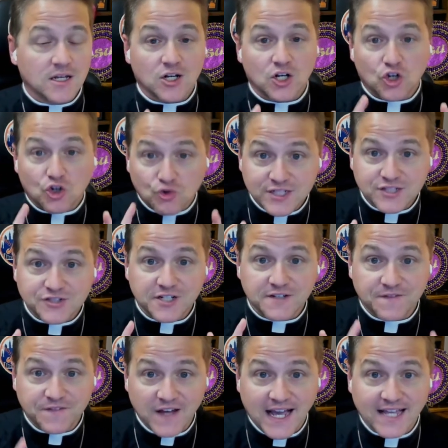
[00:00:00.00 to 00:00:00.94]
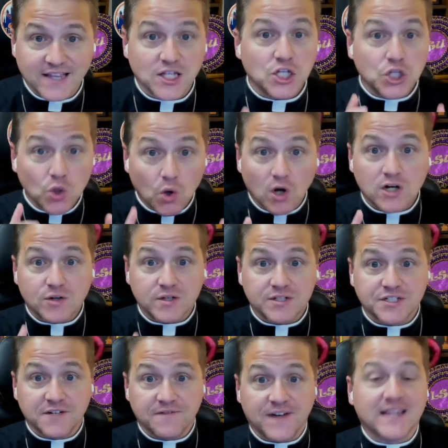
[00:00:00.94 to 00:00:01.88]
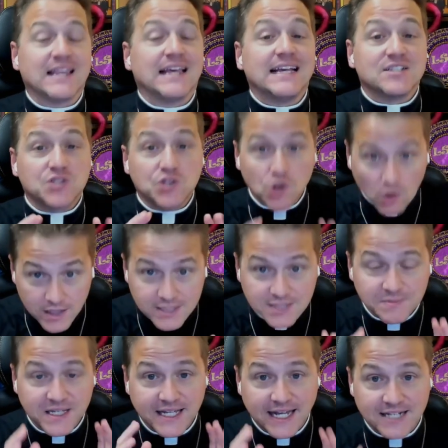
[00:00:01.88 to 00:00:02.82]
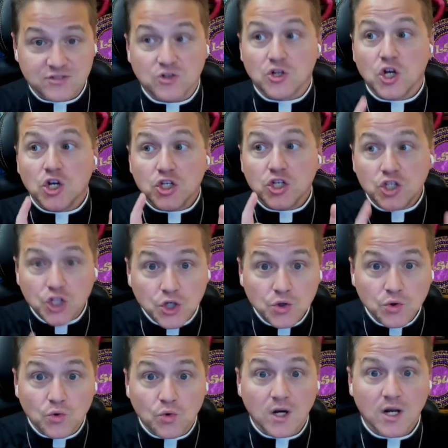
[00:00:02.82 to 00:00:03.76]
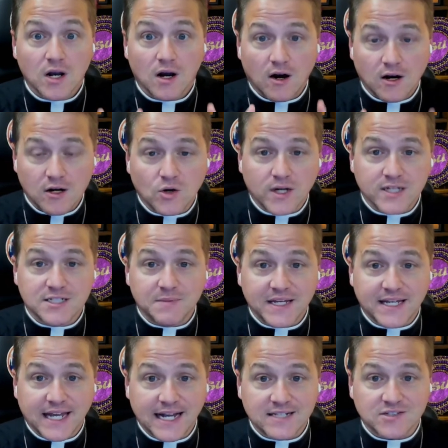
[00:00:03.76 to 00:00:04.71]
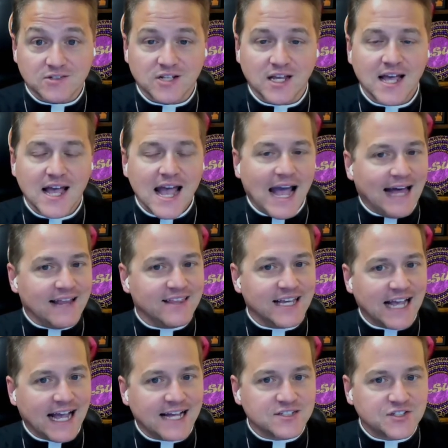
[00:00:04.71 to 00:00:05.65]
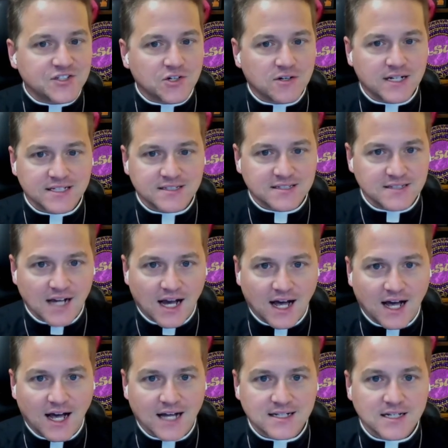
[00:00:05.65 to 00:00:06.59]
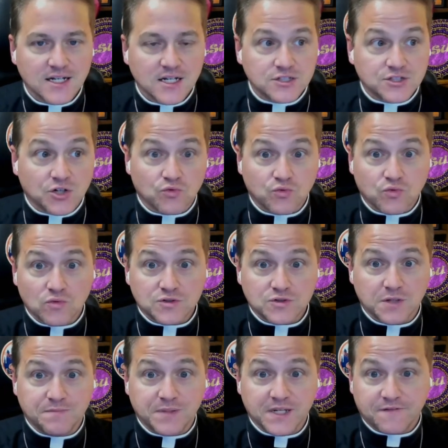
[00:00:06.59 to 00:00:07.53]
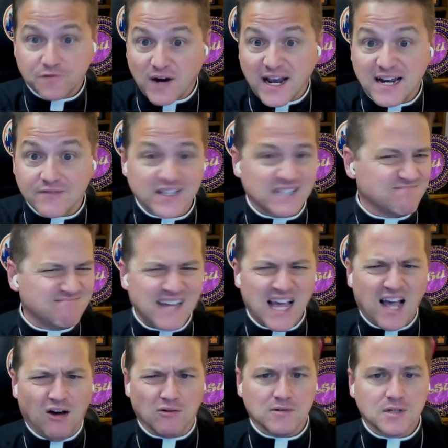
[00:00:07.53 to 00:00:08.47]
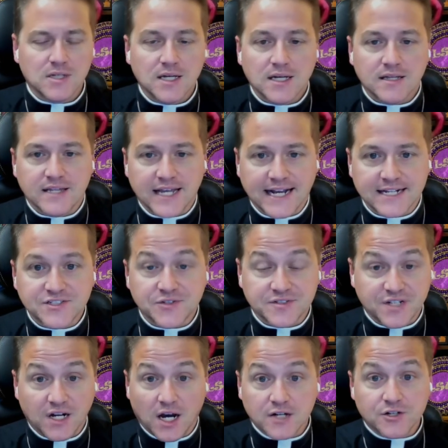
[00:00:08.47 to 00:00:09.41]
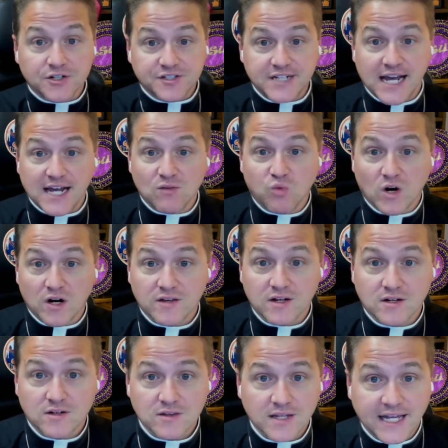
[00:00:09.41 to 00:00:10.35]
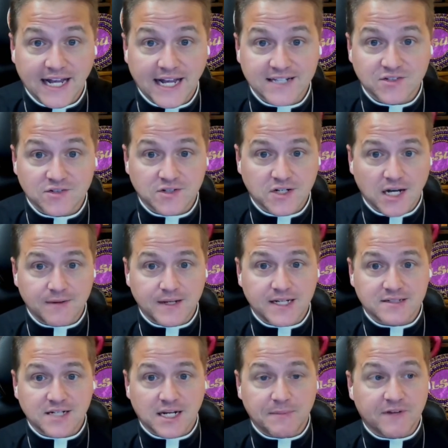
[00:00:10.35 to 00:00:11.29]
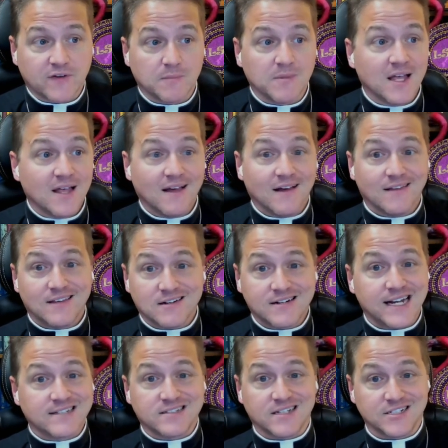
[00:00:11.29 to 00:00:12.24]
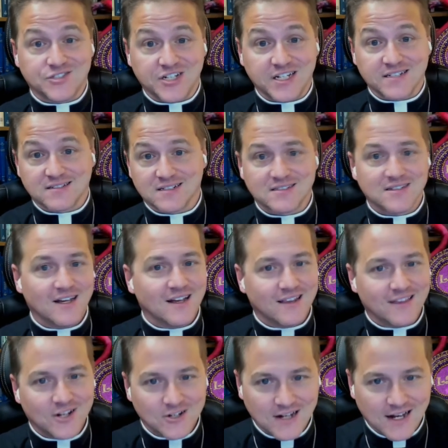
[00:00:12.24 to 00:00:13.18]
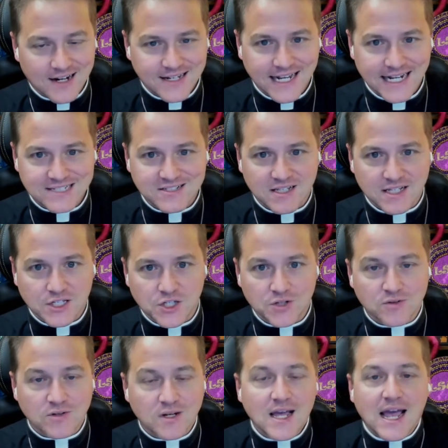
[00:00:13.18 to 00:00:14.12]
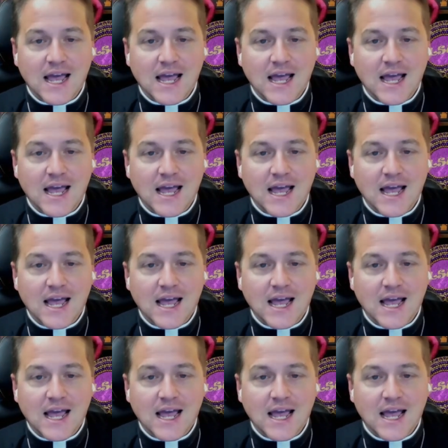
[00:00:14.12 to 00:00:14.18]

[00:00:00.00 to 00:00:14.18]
Christian faith, your Christian faith is going to be canceled. You are going to be canceled. And the answer is not to, to be afraid of it. No. The answer is to understand where the, the cancel is coming from. They're canceling Jesus. They're not canceling you.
== == ==
## Task directions
Could you write out verbatim only those lines that run from the line containing "[00:00:13.18 to 00:00:14.12]" through the end of the listing above, both included, without the pictures?

## Task response
[00:00:13.18 to 00:00:14.12]
[00:00:14.12 to 00:00:14.18]

[00:00:00.00 to 00:00:14.18]
Christian faith, your Christian faith is going to be canceled. You are going to be canceled. And the answer is not to, to be afraid of it. No. The answer is to understand where the, the cancel is coming from. They're canceling Jesus. They're not canceling you.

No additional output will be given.